Exercise
All pictures are to be dropped, and the remaining data set down exactly.

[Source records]
○ ○ ○ ○ ○

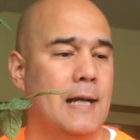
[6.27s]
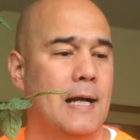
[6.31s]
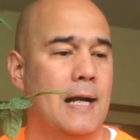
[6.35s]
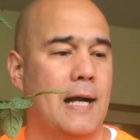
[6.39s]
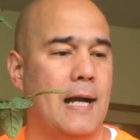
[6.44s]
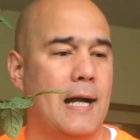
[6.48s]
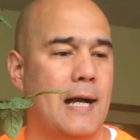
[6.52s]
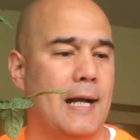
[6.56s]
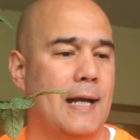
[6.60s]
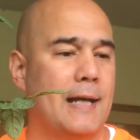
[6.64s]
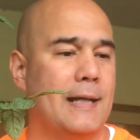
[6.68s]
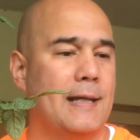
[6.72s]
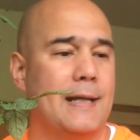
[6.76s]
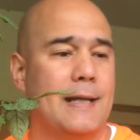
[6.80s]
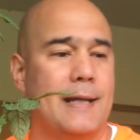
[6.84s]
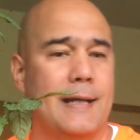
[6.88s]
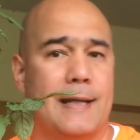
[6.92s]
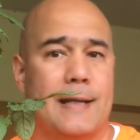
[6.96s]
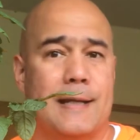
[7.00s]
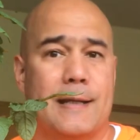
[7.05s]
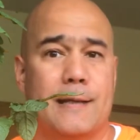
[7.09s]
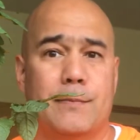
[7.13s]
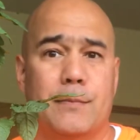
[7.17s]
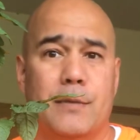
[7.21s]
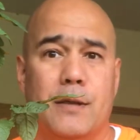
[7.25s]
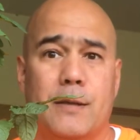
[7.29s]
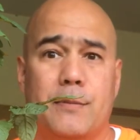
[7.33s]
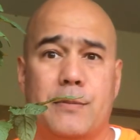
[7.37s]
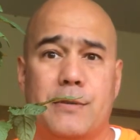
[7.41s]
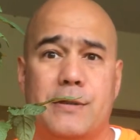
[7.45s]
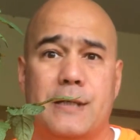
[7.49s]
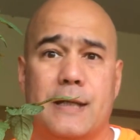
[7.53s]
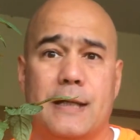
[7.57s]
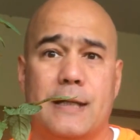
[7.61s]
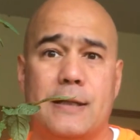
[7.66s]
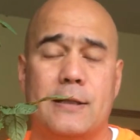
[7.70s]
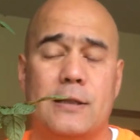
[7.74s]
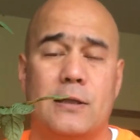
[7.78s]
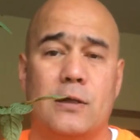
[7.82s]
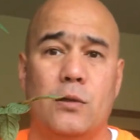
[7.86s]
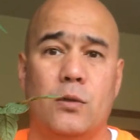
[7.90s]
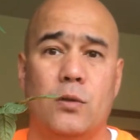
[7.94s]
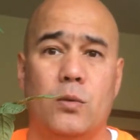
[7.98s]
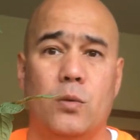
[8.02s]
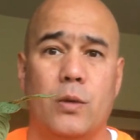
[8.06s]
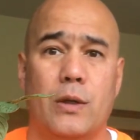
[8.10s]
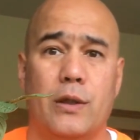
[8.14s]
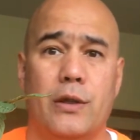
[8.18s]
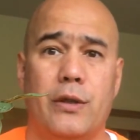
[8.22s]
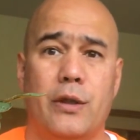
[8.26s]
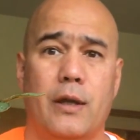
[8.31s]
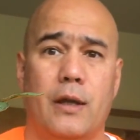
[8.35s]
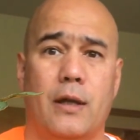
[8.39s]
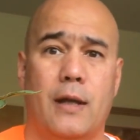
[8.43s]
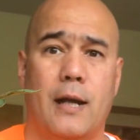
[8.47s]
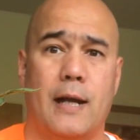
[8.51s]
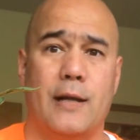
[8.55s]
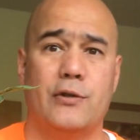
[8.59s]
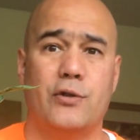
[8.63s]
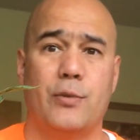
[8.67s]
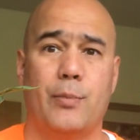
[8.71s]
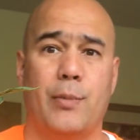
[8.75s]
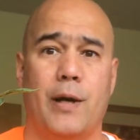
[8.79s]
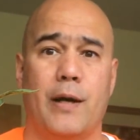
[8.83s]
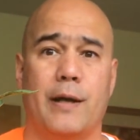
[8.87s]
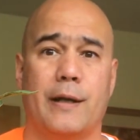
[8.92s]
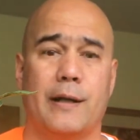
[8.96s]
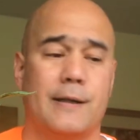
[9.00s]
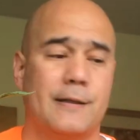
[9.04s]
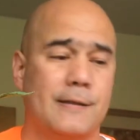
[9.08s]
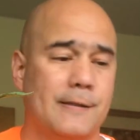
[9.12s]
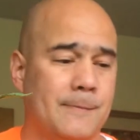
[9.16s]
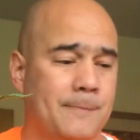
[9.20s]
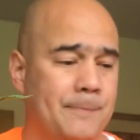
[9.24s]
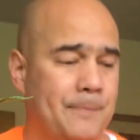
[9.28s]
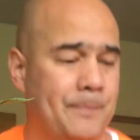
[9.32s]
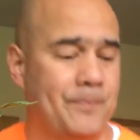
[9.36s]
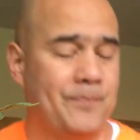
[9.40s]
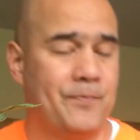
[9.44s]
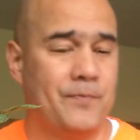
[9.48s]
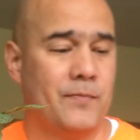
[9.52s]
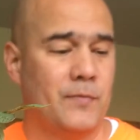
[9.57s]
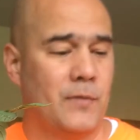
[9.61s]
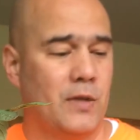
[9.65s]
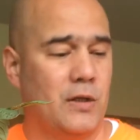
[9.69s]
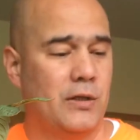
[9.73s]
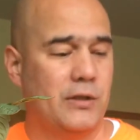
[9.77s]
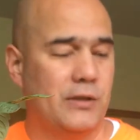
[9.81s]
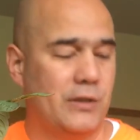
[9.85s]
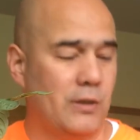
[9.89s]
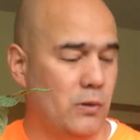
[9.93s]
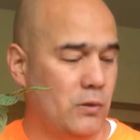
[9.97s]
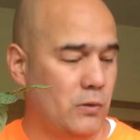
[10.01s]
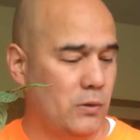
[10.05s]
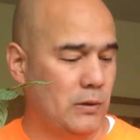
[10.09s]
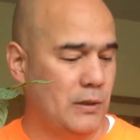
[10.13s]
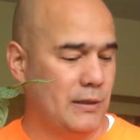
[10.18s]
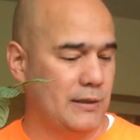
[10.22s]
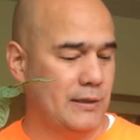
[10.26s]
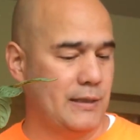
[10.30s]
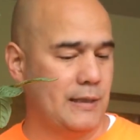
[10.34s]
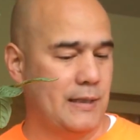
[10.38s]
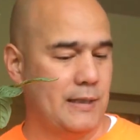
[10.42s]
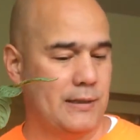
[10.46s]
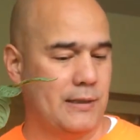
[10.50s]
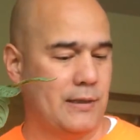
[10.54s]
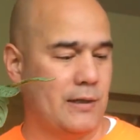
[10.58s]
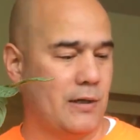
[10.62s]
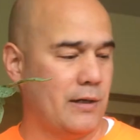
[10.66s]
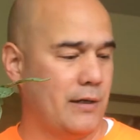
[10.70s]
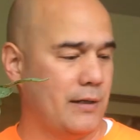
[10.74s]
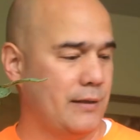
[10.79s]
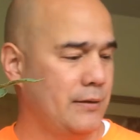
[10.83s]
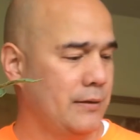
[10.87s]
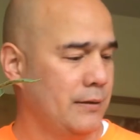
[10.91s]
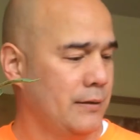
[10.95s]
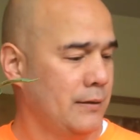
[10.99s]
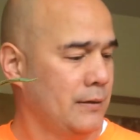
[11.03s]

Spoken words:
I am obsessed with hydroponics. So let's get started.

○ ○ ○ ○ ○

Answer area
[6.27s]
[6.31s]
[6.35s]
[6.39s]
[6.44s]
[6.48s]
[6.52s]
[6.56s]
[6.60s]
[6.64s]
[6.68s]
[6.72s]
[6.76s]
[6.80s]
[6.84s]
[6.88s]
[6.92s]
[6.96s]
[7.00s]
[7.05s]
[7.09s]
[7.13s]
[7.17s]
[7.21s]
[7.25s]
[7.29s]
[7.33s]
[7.37s]
[7.41s]
[7.45s]
[7.49s]
[7.53s]
[7.57s]
[7.61s]
[7.66s]
[7.70s]
[7.74s]
[7.78s]
[7.82s]
[7.86s]
[7.90s]
[7.94s]
[7.98s]
[8.02s]
[8.06s]
[8.10s]
[8.14s]
[8.18s]
[8.22s]
[8.26s]
[8.31s]
[8.35s]
[8.39s]
[8.43s]
[8.47s]
[8.51s]
[8.55s]
[8.59s]
[8.63s]
[8.67s]
[8.71s]
[8.75s]
[8.79s]
[8.83s]
[8.87s]
[8.92s]
[8.96s]
[9.00s]
[9.04s]
[9.08s]
[9.12s]
[9.16s]
[9.20s]
[9.24s]
[9.28s]
[9.32s]
[9.36s]
[9.40s]
[9.44s]
[9.48s]
[9.52s]
[9.57s]
[9.61s]
[9.65s]
[9.69s]
[9.73s]
[9.77s]
[9.81s]
[9.85s]
[9.89s]
[9.93s]
[9.97s]
[10.01s]
[10.05s]
[10.09s]
[10.13s]
[10.18s]
[10.22s]
[10.26s]
[10.30s]
[10.34s]
[10.38s]
[10.42s]
[10.46s]
[10.50s]
[10.54s]
[10.58s]
[10.62s]
[10.66s]
[10.70s]
[10.74s]
[10.79s]
[10.83s]
[10.87s]
[10.91s]
[10.95s]
[10.99s]
[11.03s]

Spoken words:
I am obsessed with hydroponics. So let's get started.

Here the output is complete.